Ward Coenegrachts, woordvoerder van Mortselse afdeling: ‘Peter Spruyt werkte zeven jaar bij Stad Mortsel als polyvalente arbeider die mee instond voor het onderhoud van de gebouwen in de gemeente. Hij was vakbondsafgevaardigde voor ACV. Hij stelde de laatste jaren bij herhaling vast dat er een onderschatting is van het asbestprobleem. Telkens bracht hij feiten aan die duiden op de gevaren en het niet navolgen van de regelgeving omtrent sanering. Alle specialisten benadrukken nochtans dat we veeleisend moeten zijn om het sluipende gevaar van asbest in te dijken, omdat één vezel asbest kan volstaan om binnen 20 à 30 jaar longvlieskanker te veroorzaken.’

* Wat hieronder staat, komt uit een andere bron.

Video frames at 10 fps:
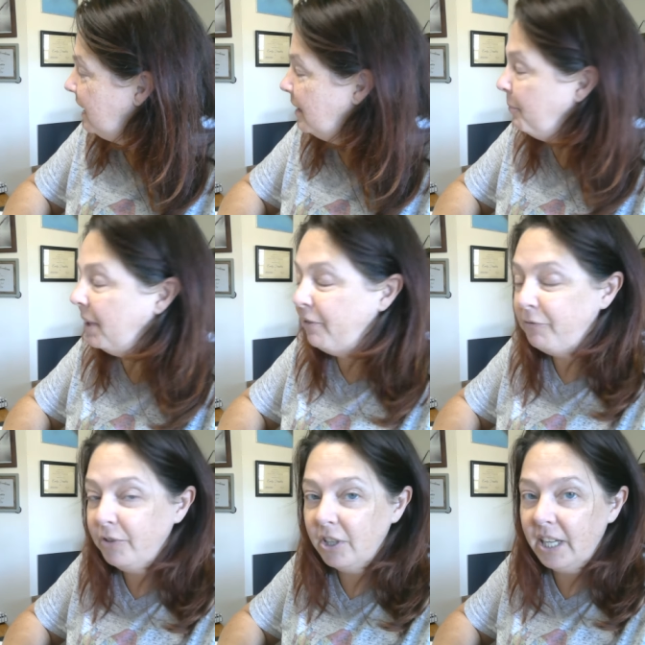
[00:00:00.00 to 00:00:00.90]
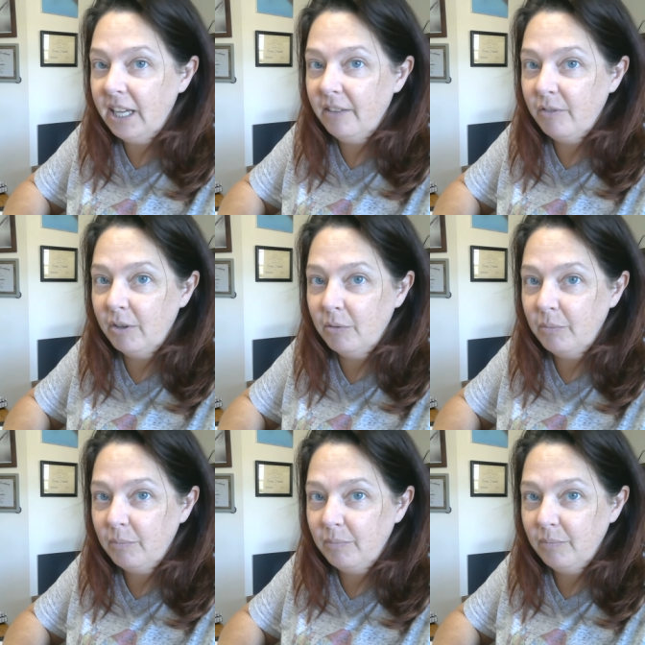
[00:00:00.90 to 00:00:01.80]
In my front, I have
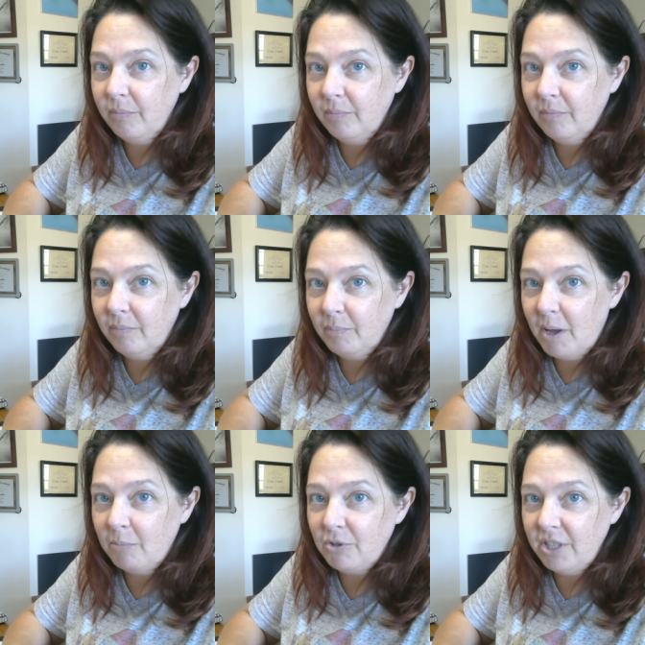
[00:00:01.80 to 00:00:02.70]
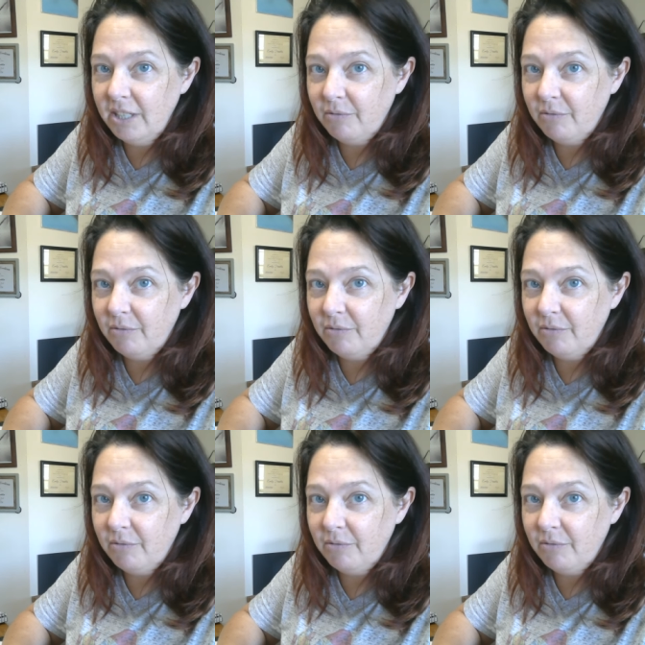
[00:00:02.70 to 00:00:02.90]
a palm tree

Peter Spruyt: ‘Tijdens de zomer van 2017 bleek dat de sanering van Hangar 40 op de site van Fort IV niet correct gebeurde. Hangar 40 is één van de oude magazijnen langs de Fortstraat en vlakbij de Krijgsbaan waar heel wat Mortselse verenigingen zijn gevestigd. Na verschillende cleanings door een externe firma zagen we op 21 september dat er nog altijd stukjes asbest waren blijven liggen. Die vezels zouden bij sterke luchtverplaatsingen opnieuw kunnen vrijkomen. Toen ik na die vaststelling vroeg of het niet beter was het werk te stoppen op die plek en ons andere opdrachten te geven, werd dit door het stadsbestuur aangegrepen als werkweigering.’ Coenegrachts: ‘Het is onaanvaardbaar dat werknemersafgevaardigden die opkomen voor de gezondheid van hun collega’s aan de kant worden gezet. Zowel de bevolking als de personeelsleden hebben er alle belang bij dat die hun vertegenwoordigers zich verantwoordelijk voelen en problemen ook durven stellen. Het ontslag met de zwaarste sanctie van een afgevaardigde omdat die hier een punt van maakt, hoort niet thuis in een democratie.’
Aangezien het stadsbestuur niet in ging op de herhaaldelijke vraag om terug te komen op het ontslag, besliste Peter Spruyt om een juridische procedure te starten. ‘Het ontslag van een personeelsafgevaardigde die het opneemt voor de gezondheid van zijn collega’s mag niet passeren. Daarom trekken wij met zijn allen morgen om 14 uur naar het Justitiepaleis waar de zaak wordt gepleit voor de Arbeidsrechtbank.’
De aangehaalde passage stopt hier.